WORK INSTRUCTION =>
Please repeat exactly the lines from the one containing "(780.83 s to 781.03 s)" through the last line of the records, both included, and nothing else, leaving out any pictures.

+ + +

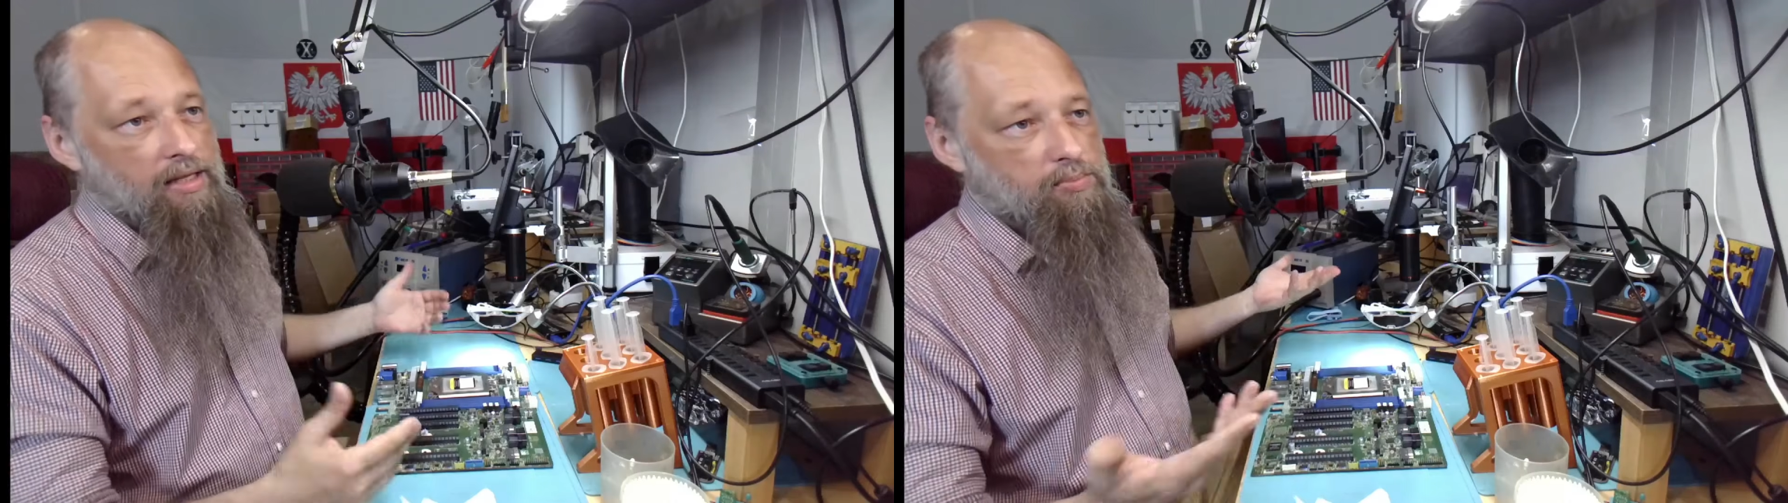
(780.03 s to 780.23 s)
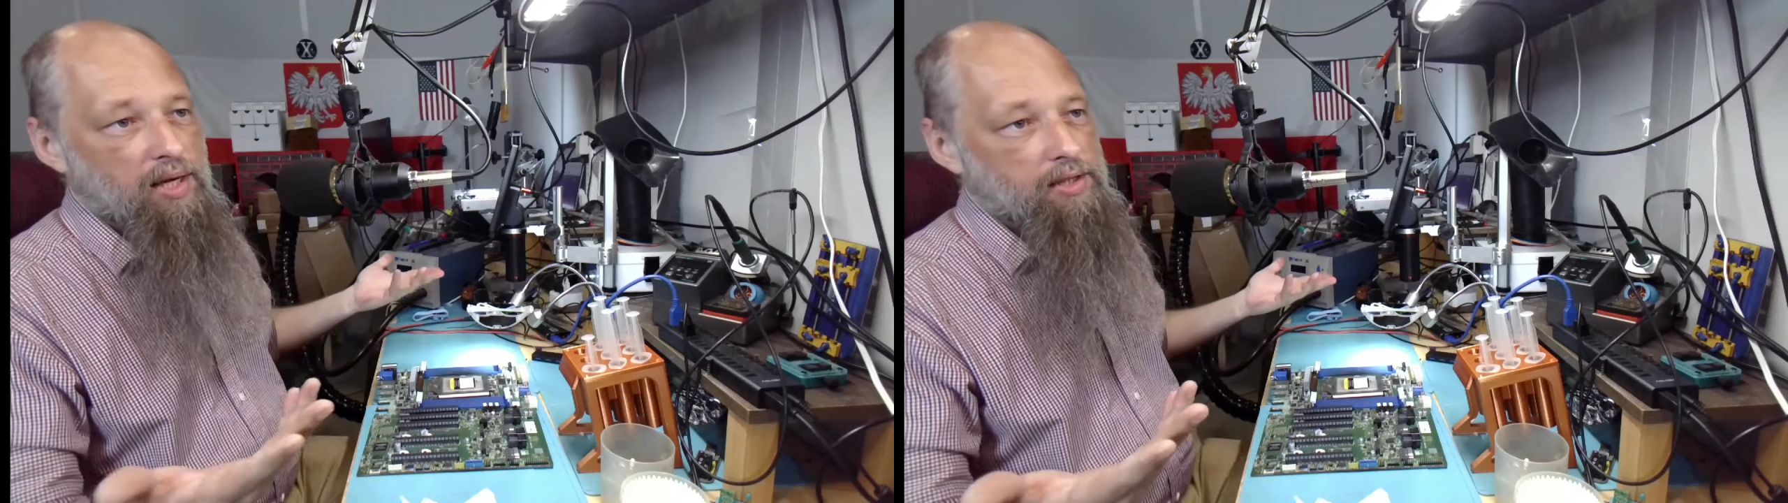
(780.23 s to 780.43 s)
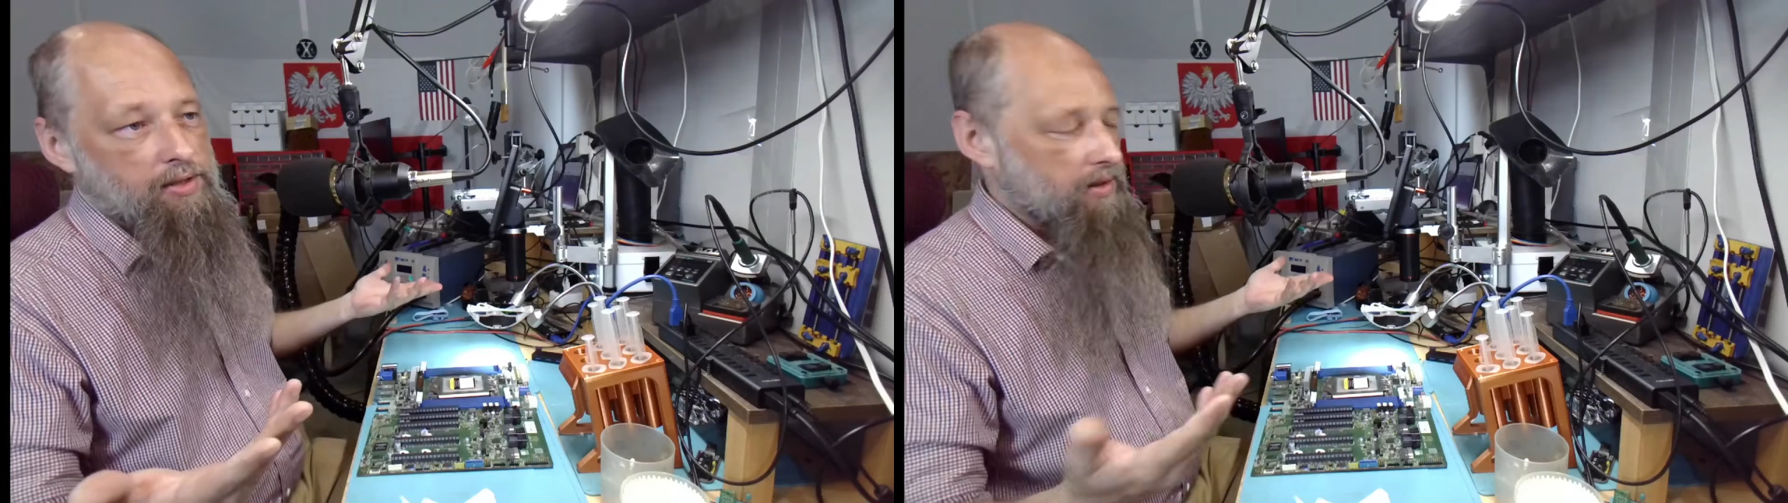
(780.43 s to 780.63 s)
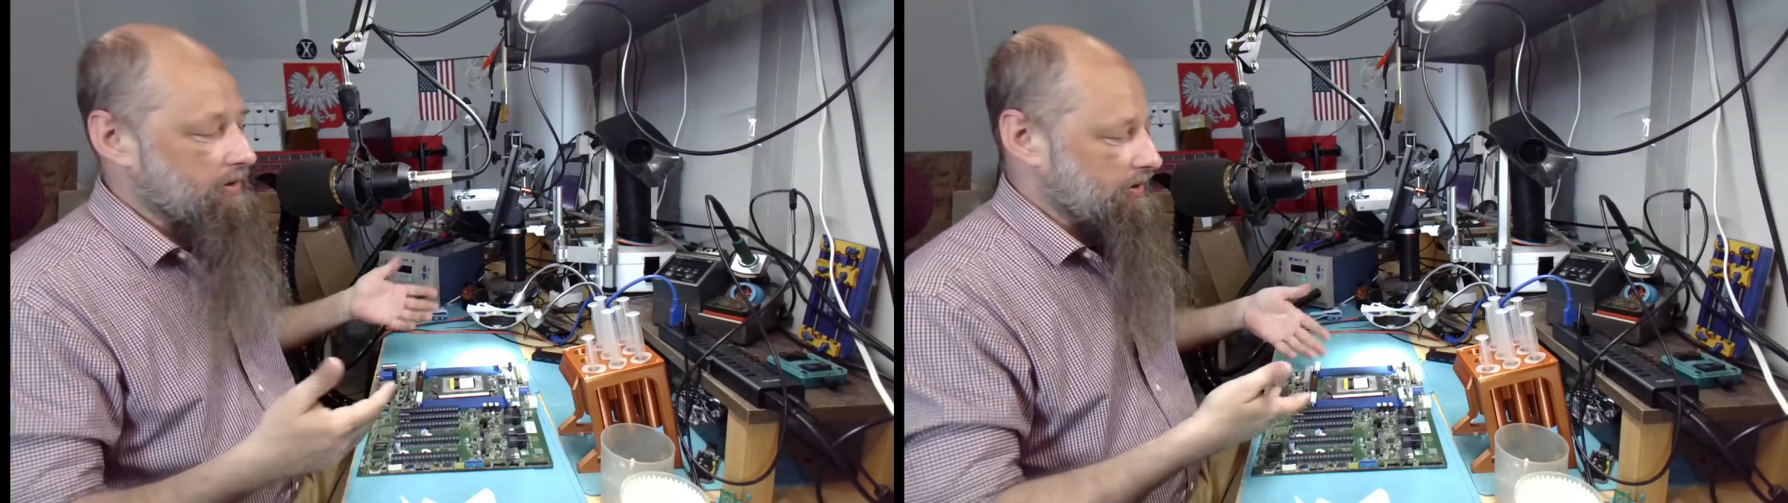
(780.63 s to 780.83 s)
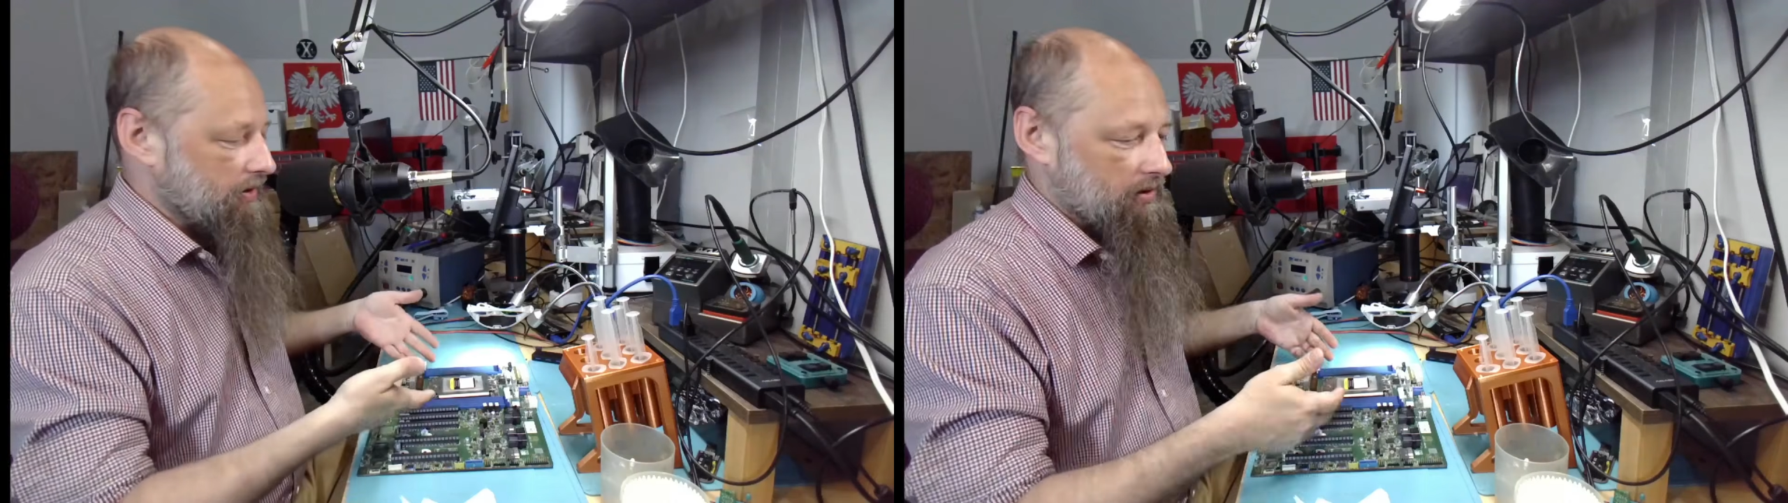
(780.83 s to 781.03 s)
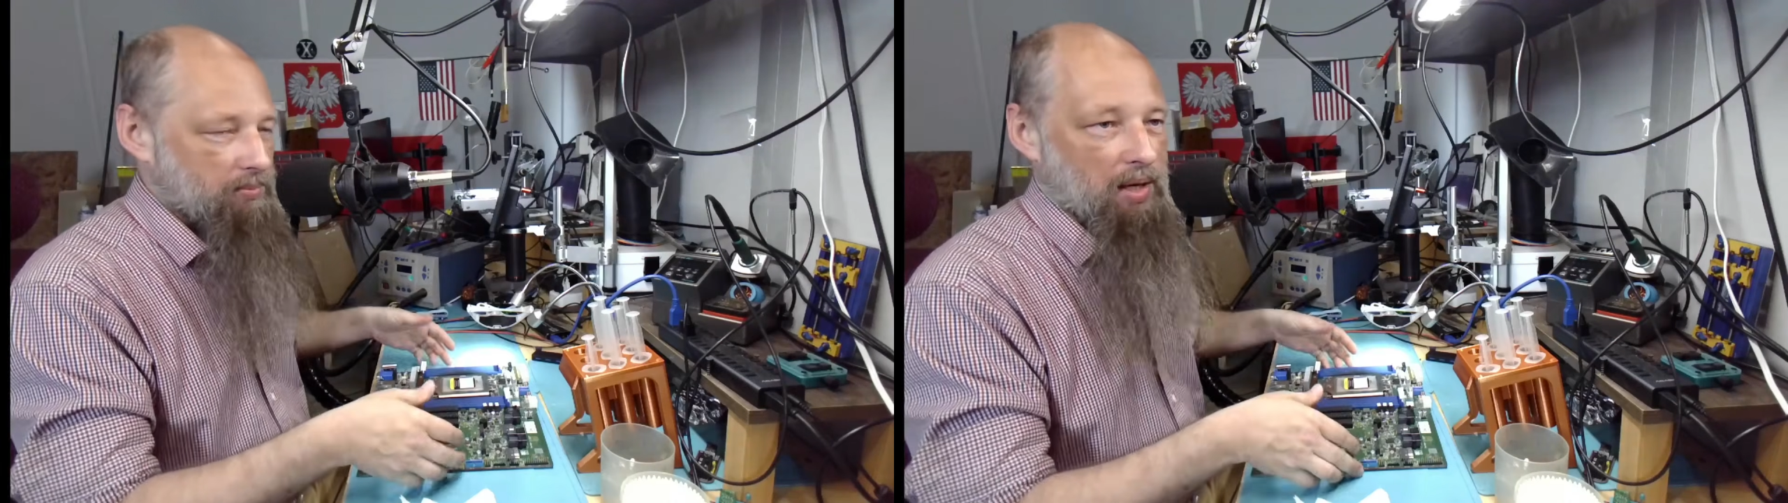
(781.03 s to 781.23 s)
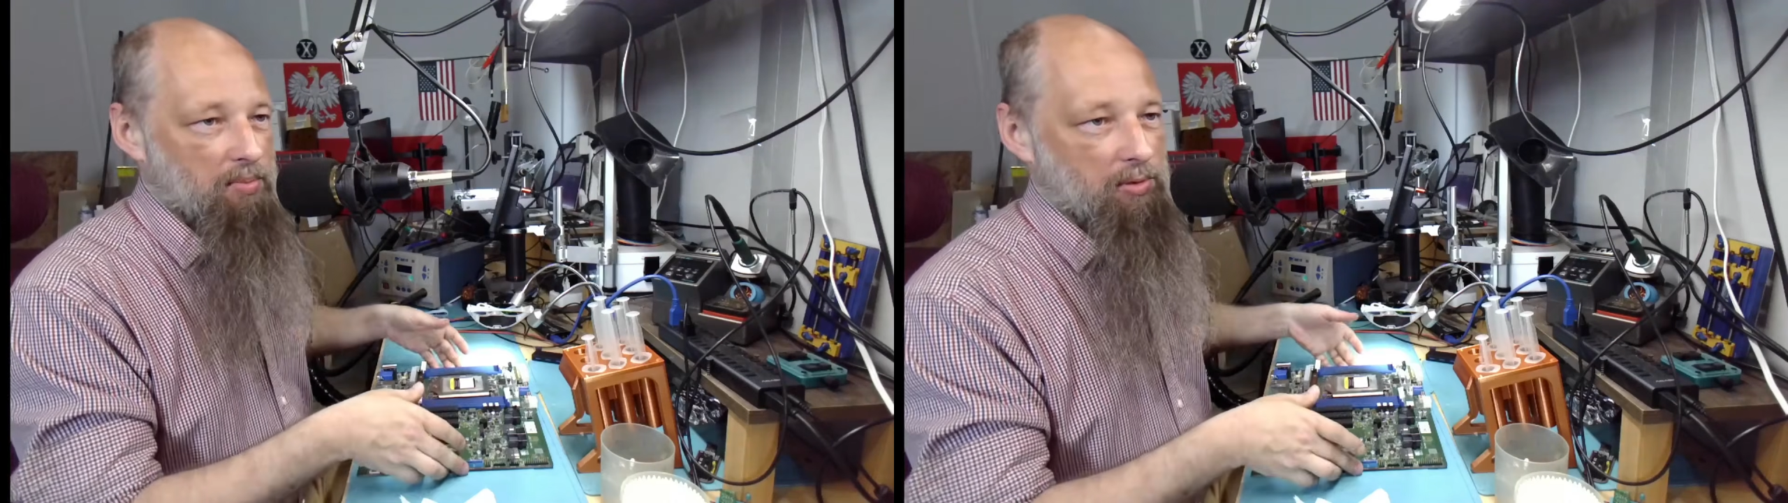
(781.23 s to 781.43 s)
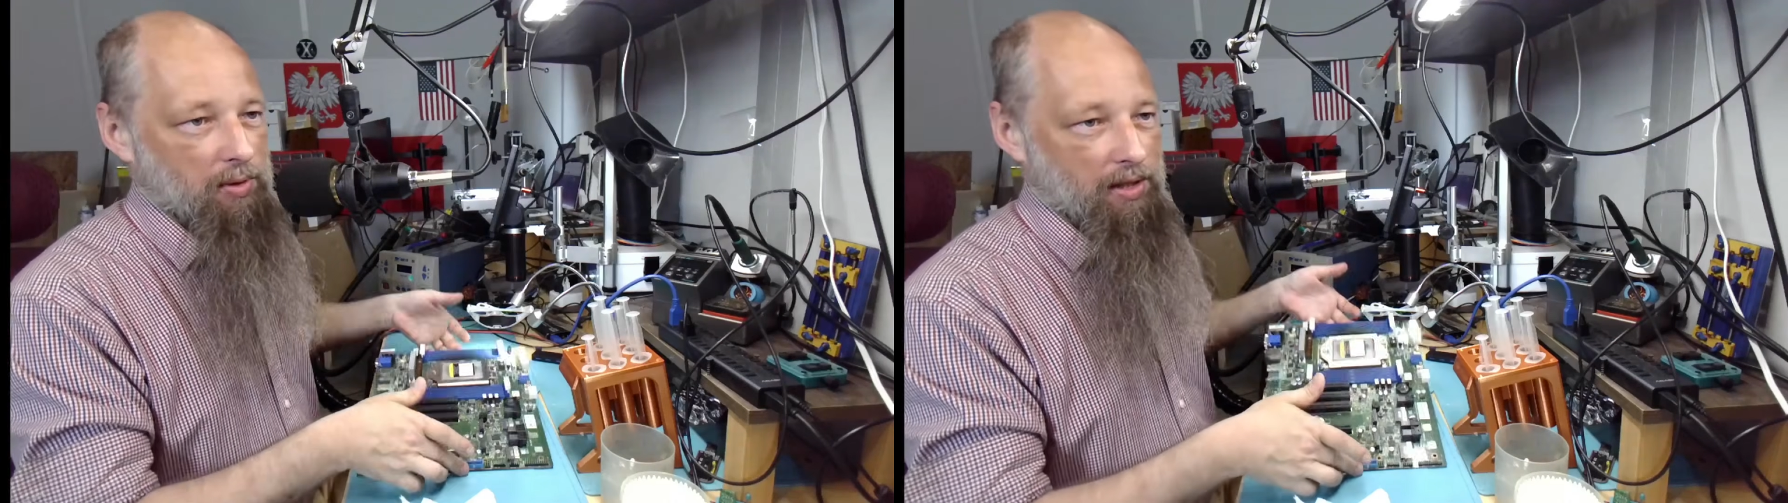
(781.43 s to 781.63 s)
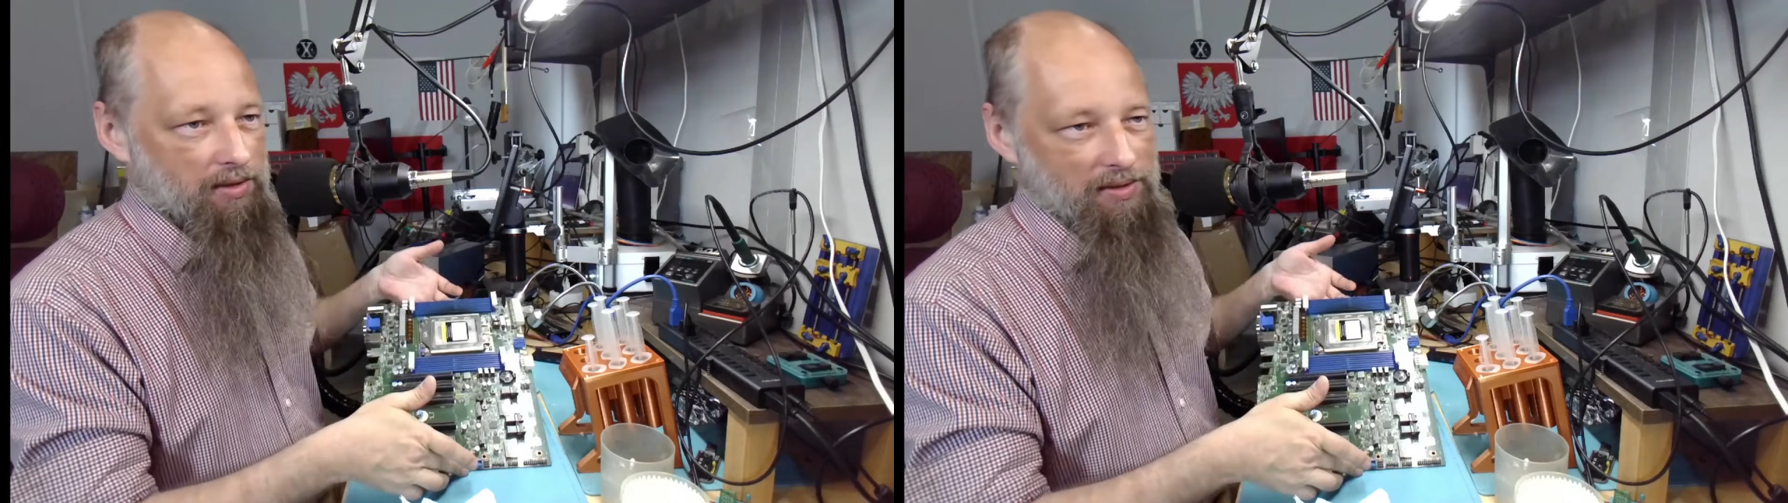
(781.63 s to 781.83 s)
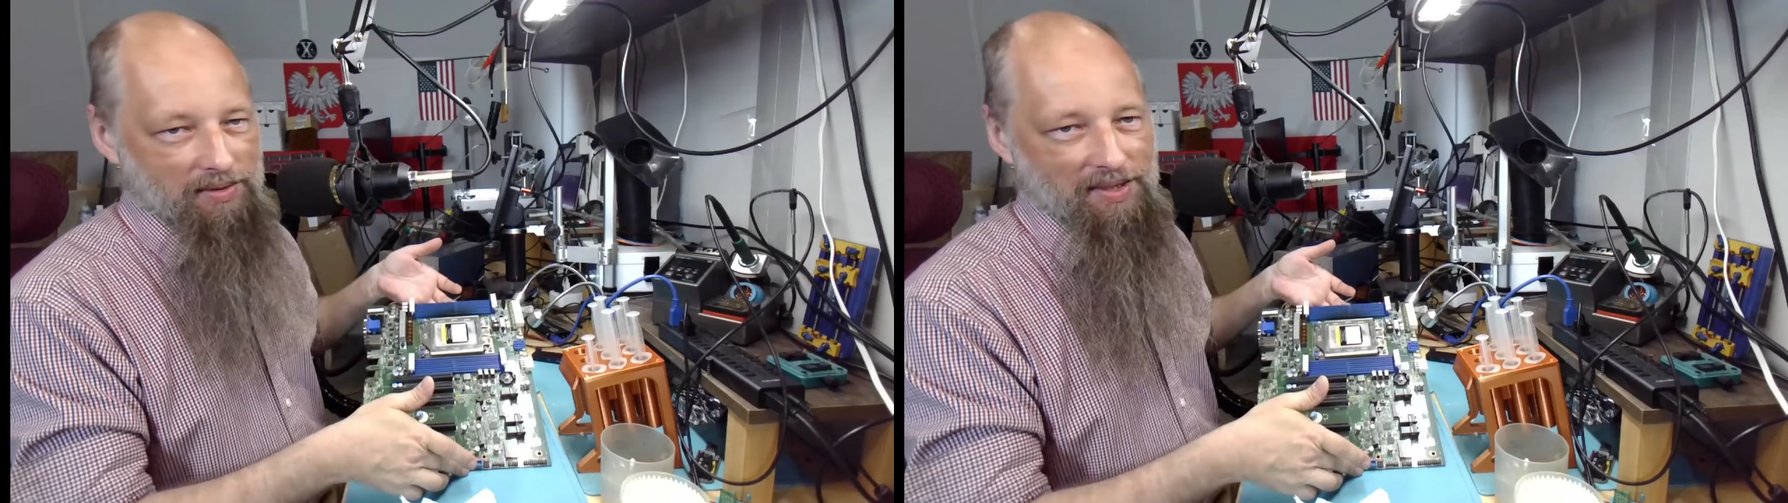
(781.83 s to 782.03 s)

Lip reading: better than the paperweight,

+ + +

YOUR SOLUTION =>
(780.83 s to 781.03 s)
(781.03 s to 781.23 s)
(781.23 s to 781.43 s)
(781.43 s to 781.63 s)
(781.63 s to 781.83 s)
(781.83 s to 782.03 s)

Lip reading: better than the paperweight,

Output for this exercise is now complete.